A calibration process is needed to characterise the C-arm to remove image distortion and to define a mathematical projection model that will allow the projection of tracked surgical instruments in the fluoroscopic images.
Currently existing C-arm calibration techniques use either one or two calibration plates provided adjacent to the image intensifier. The plates contain radio-opaque beads spaced in a well-defined geometry in one or more planes, and are positioned in the path of the X-rays. The beads are visible in the captured images. All systems have at least one grid plate mounted just above the X-ray receptor plate. This grid is often termed the “dewarp grid” since it serves to unwarp the image of both magnetic distortions and other artefacts of the image amplification process. The amount of distortion for each point in the image can be determined, because the true relative position of the beads in the initial images is known. The computer system can compute and then digitally compensate for distortion and generate a substantially distortion-free image.

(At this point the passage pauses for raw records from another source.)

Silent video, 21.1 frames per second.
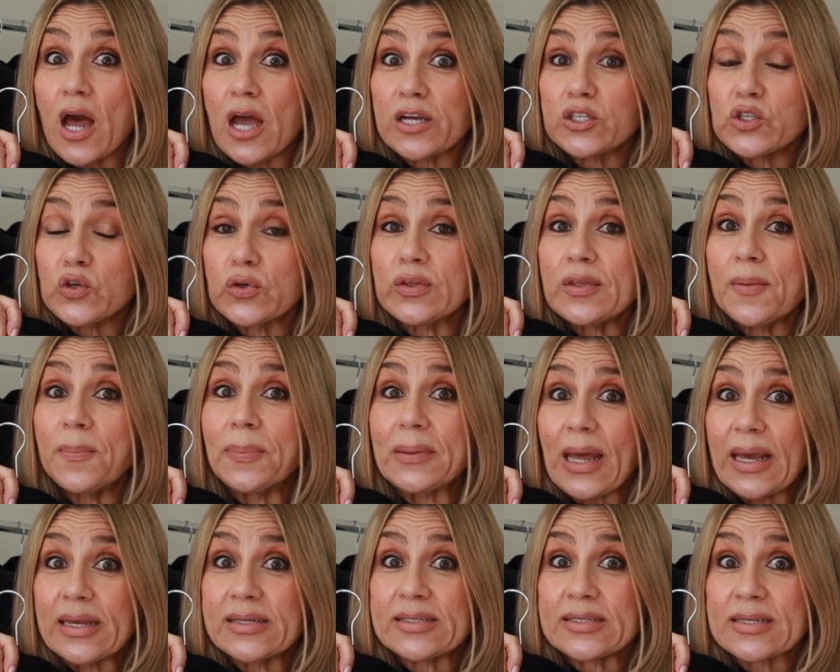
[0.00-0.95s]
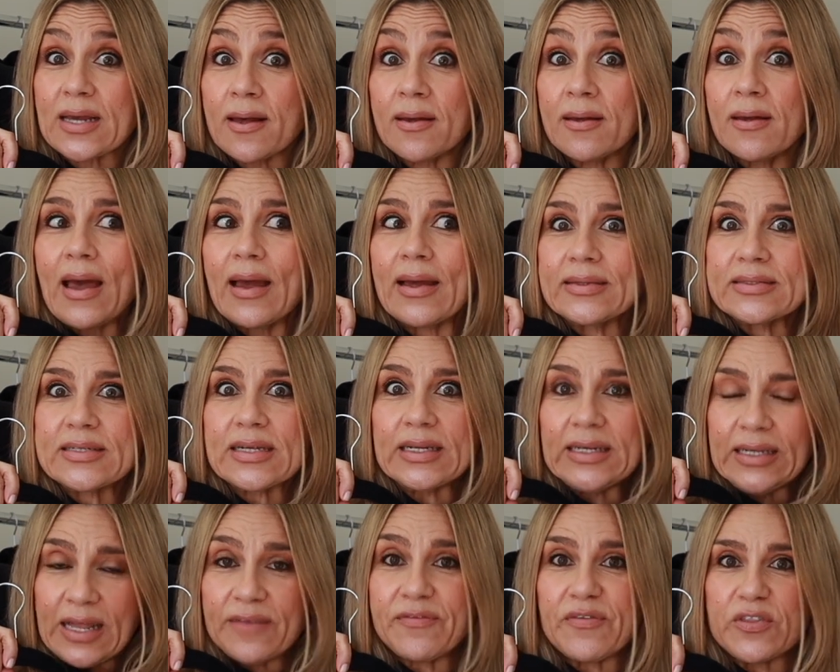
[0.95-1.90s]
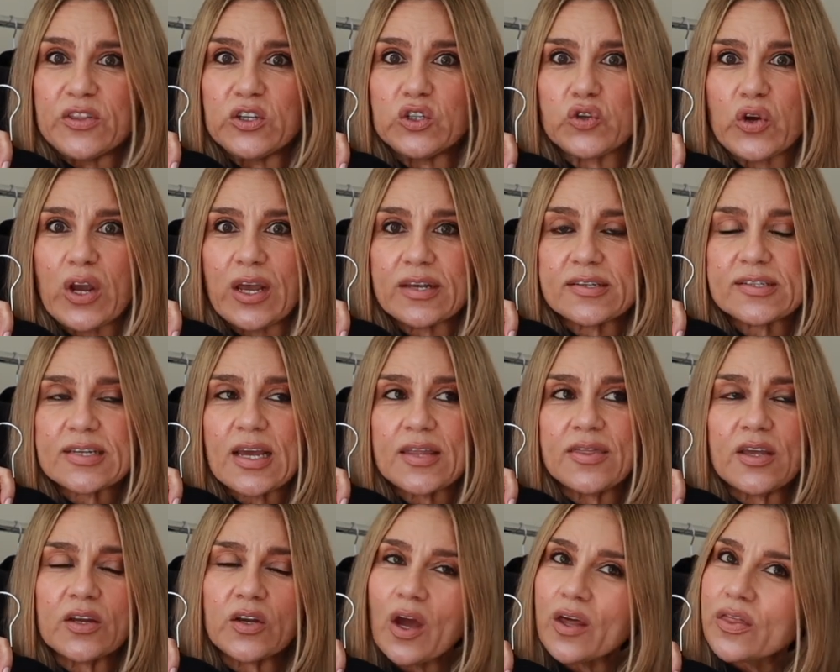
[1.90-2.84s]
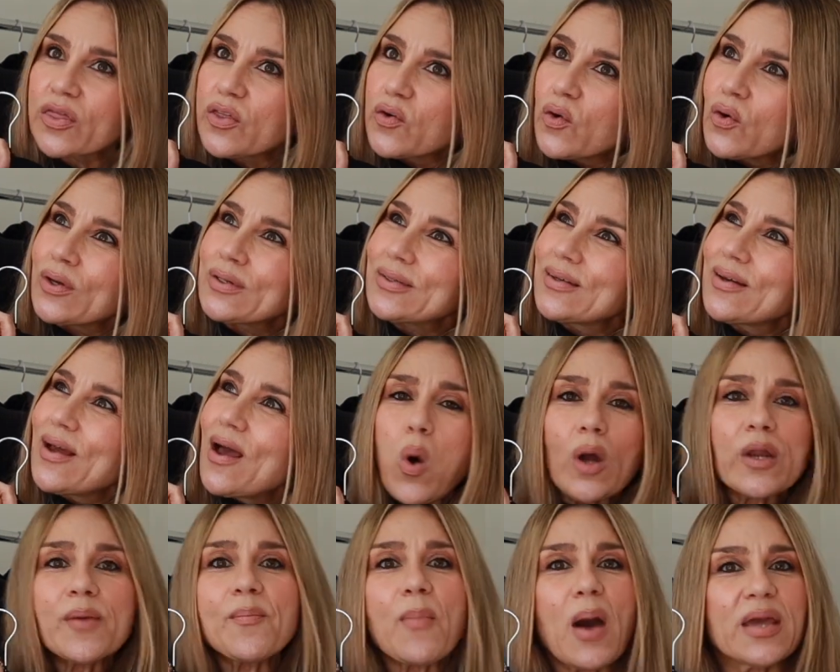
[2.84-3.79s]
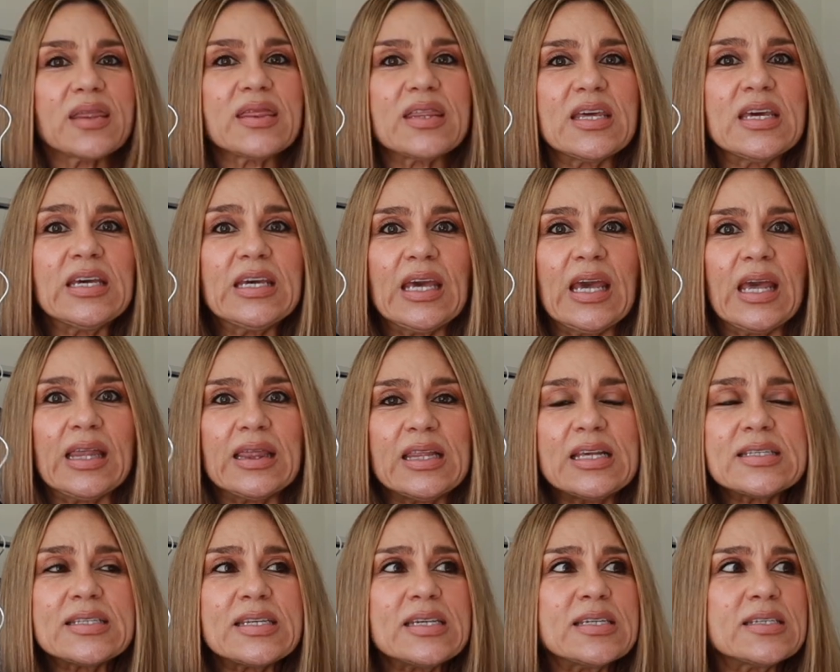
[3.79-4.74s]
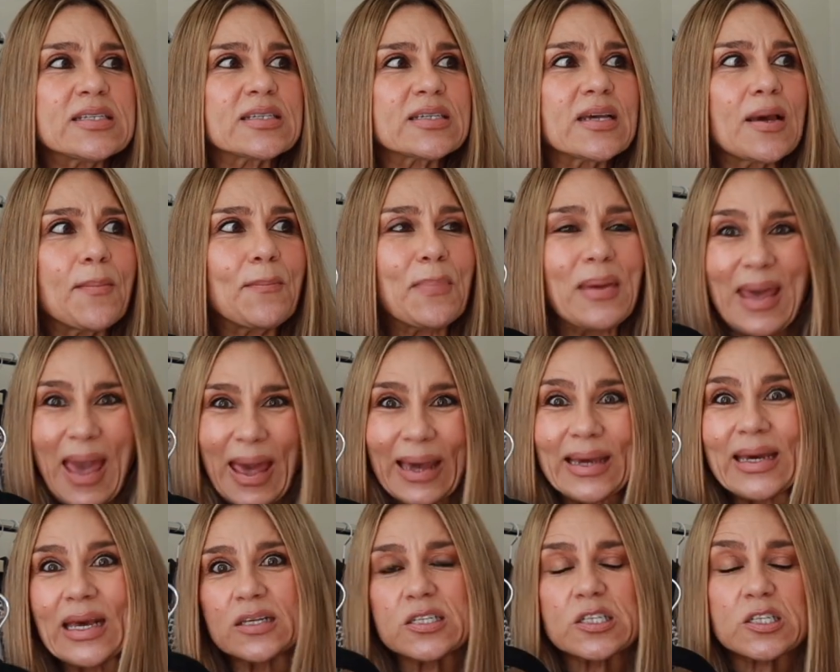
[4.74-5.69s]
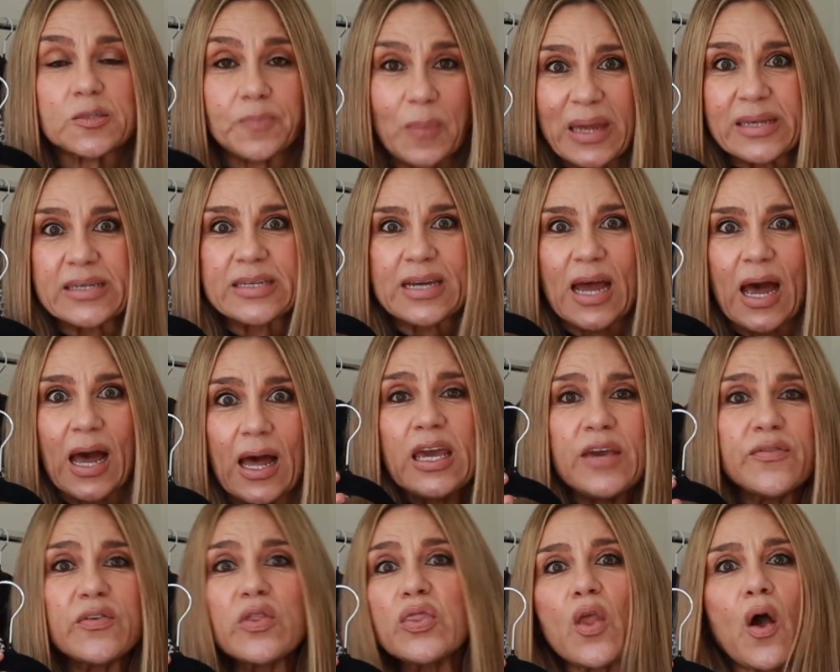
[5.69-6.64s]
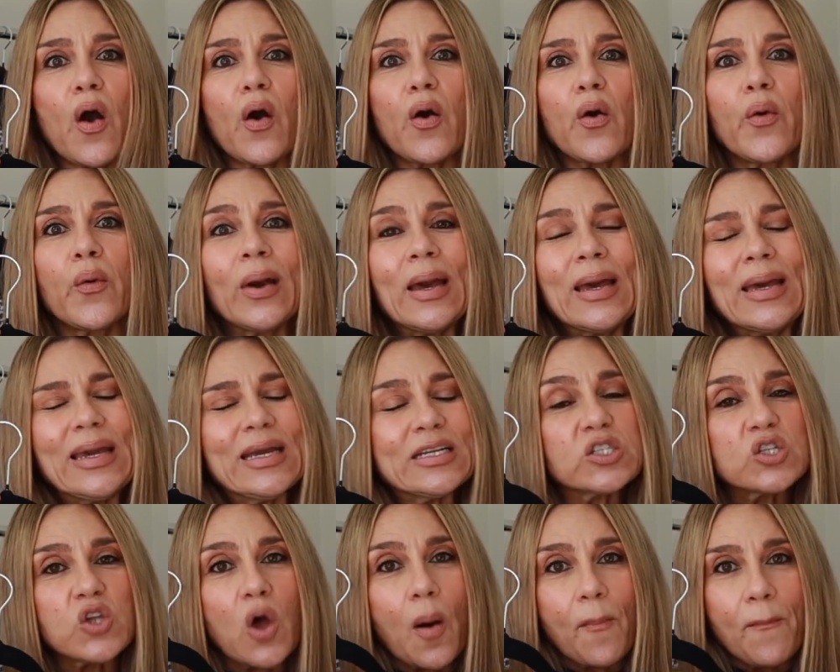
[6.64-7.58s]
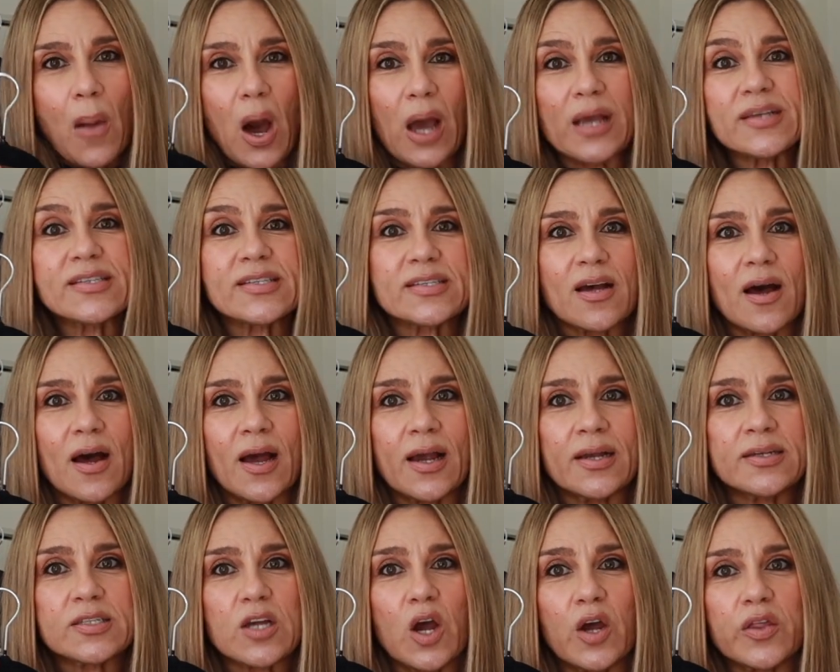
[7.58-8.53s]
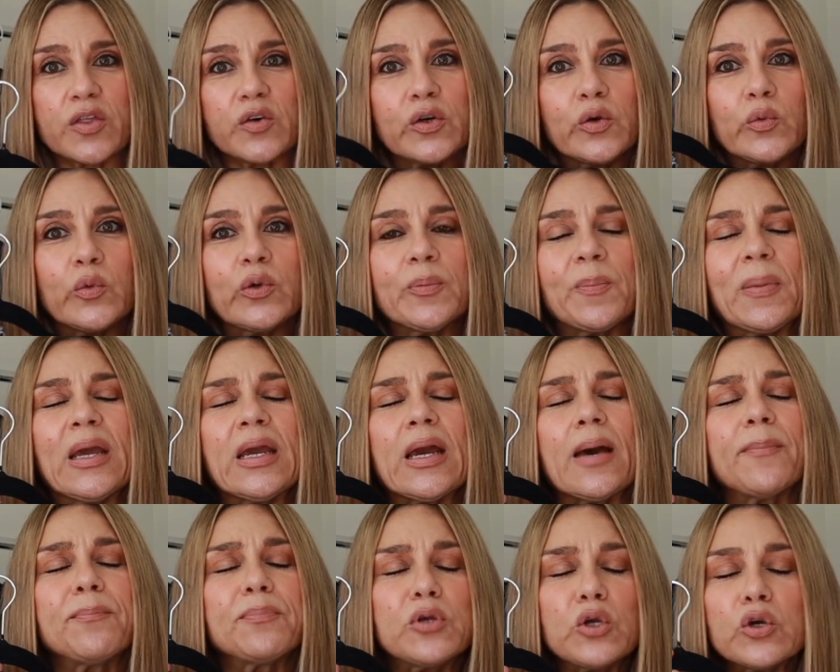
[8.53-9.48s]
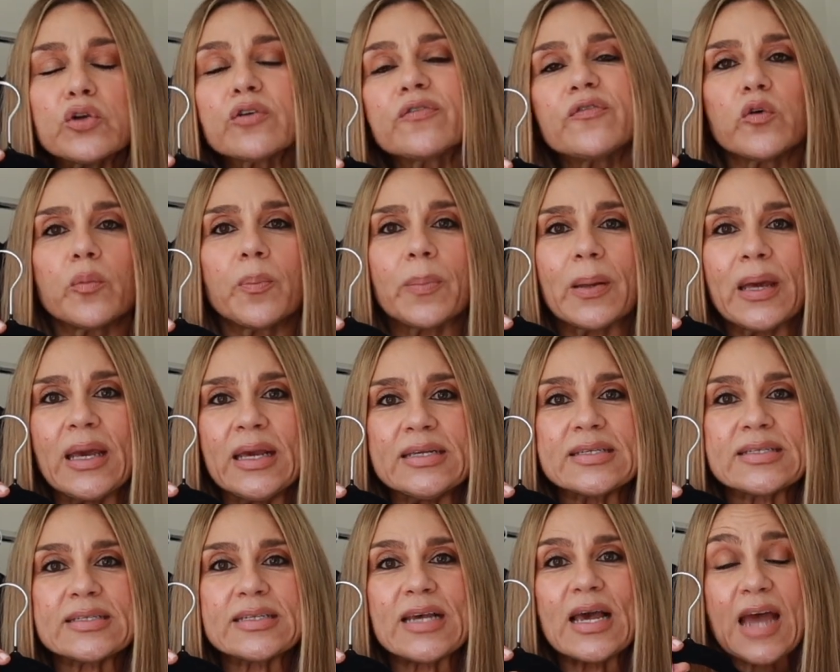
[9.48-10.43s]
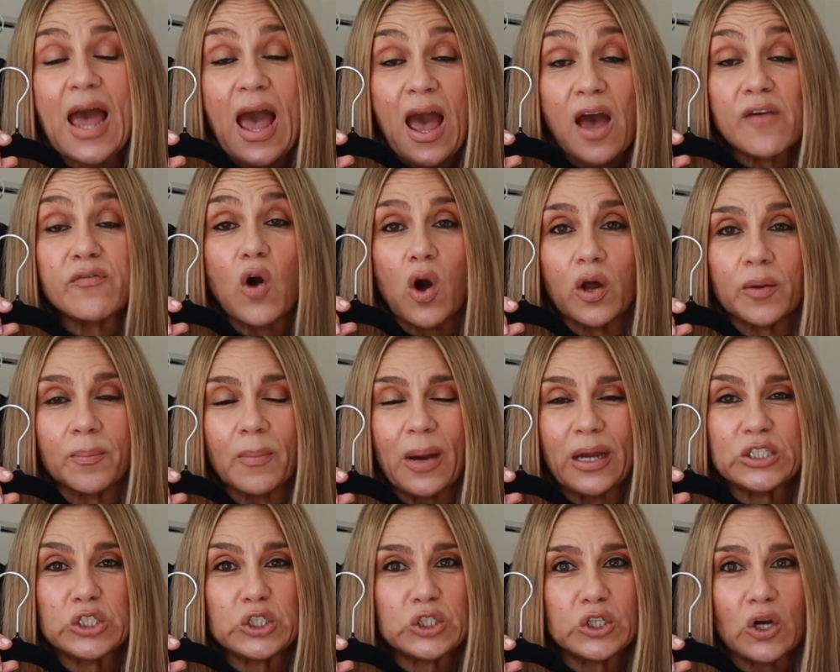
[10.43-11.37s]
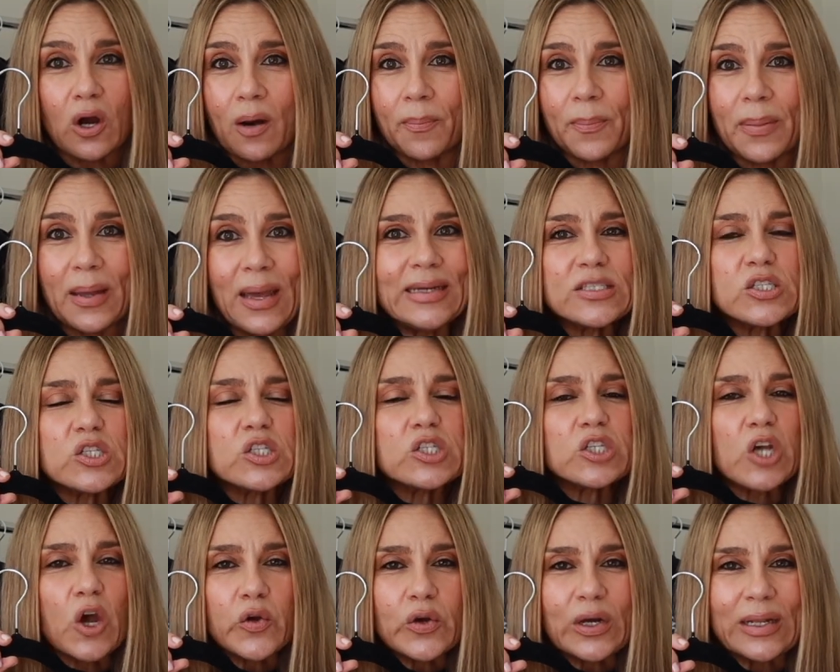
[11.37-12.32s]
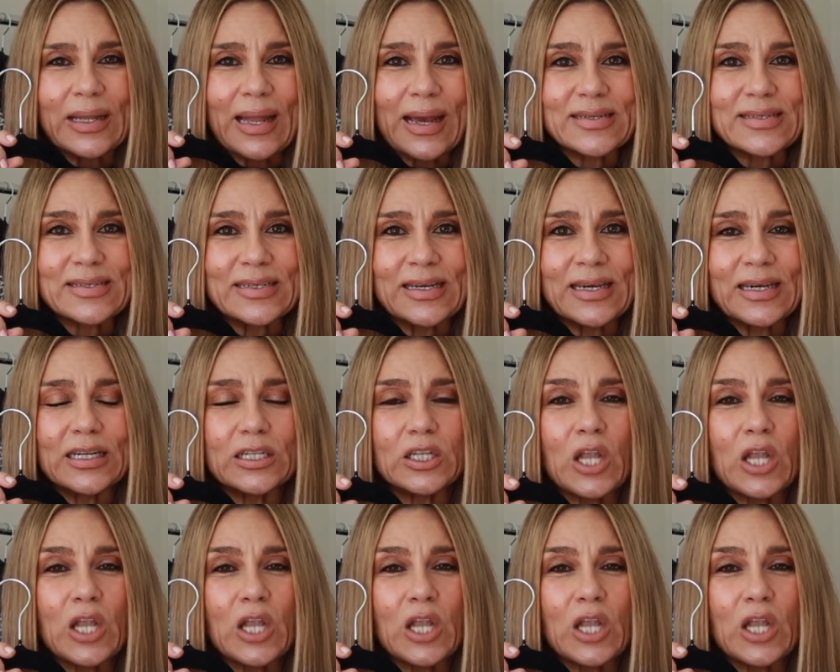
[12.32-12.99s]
I took the blazer and left the dress. And then I thought, what am I thinking? This is Bianca Spender. Even though it's not my size, I thought it would be a beautiful piece to have on my shop. It's so classic.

Most systems have a second grid termed the “projection grid”. The projection grid lets the system calculate the X-ray projection lines and position of the X-ray source. The systems track the relative position of the C-arm intensifier and the surgical tools. Knowing the 3D position of the fiducial beads of the grid(s) and their 2D projections allows the system to calculate instrument position on each acquired image. The dewarp grid and the projection plate are each typically housed in plates that are termed the “calibration plate(s)”.
However in these systems, calibration plate(s) need to remain on the C-arm throughout the entire surgical procedure. The presence of the projection grid plate decreases the available space between the image intensifier and the X-ray source in which to position a patient, an operating table and instrumentation, and, as well, to conduct surgical procedure. The presence of fiducial beads in the image also degrades the image quality. As such, it is desirable to use a C-arm with only one dewarp grid, or more advantageously, without having to use any grids at all.
The main disadvantage associated with the use of a single dewarp grid, is the lack of information relating to C-arm deformation due to gravity-induced bending. This information is required to compete the C-arm source position.
PCT/CH97/00418 filed Nov. 4, 1997, and published May 14, 1999, Hofstetter, R. et al., discloses an optically tracked body aligned with the local gravitational field suspended from a stationary object in a operating room. The body's spatial coordinates are determined using position sensors in the room. A plotting unit, also in the room, determines a system of coordinates, one of whose axes corresponds with the orientation in the local gravitational field, which can be used as a reference system for use in computer-assisted surgery and navigation, and during image-guided surgery. A limitation associated with this method is that the suspended body must not move throughout the surgical procedure. If the suspended body or the positioning sensor moves, the calibration process needs to be repeated, which may cause some difficulty if calibration is required during a surgical procedure. Another limitation is that the sensor must be placed so that it can be men which is cumbersome during surgery.
Another method of calibration involves the use of encoders on a position sensor stand to relate position measurements to gravity, defined by the base of the stand. The encoders are calibrated in optical tracking space to obtain a gravity reference, which can be later used in image guided surgery and surgical navigation procedures. Limitations associated with this method include the necessity of encoding, of position sensors, the complexity of calibrating encoders and optical position sensors and the assumption that the position sensor base is oriented consistently with gravity.
Further, this method requires a dewarp grid. Without a dewarp grid, there is insufficient information to compute and correct for magnetic field induced distortions in the image.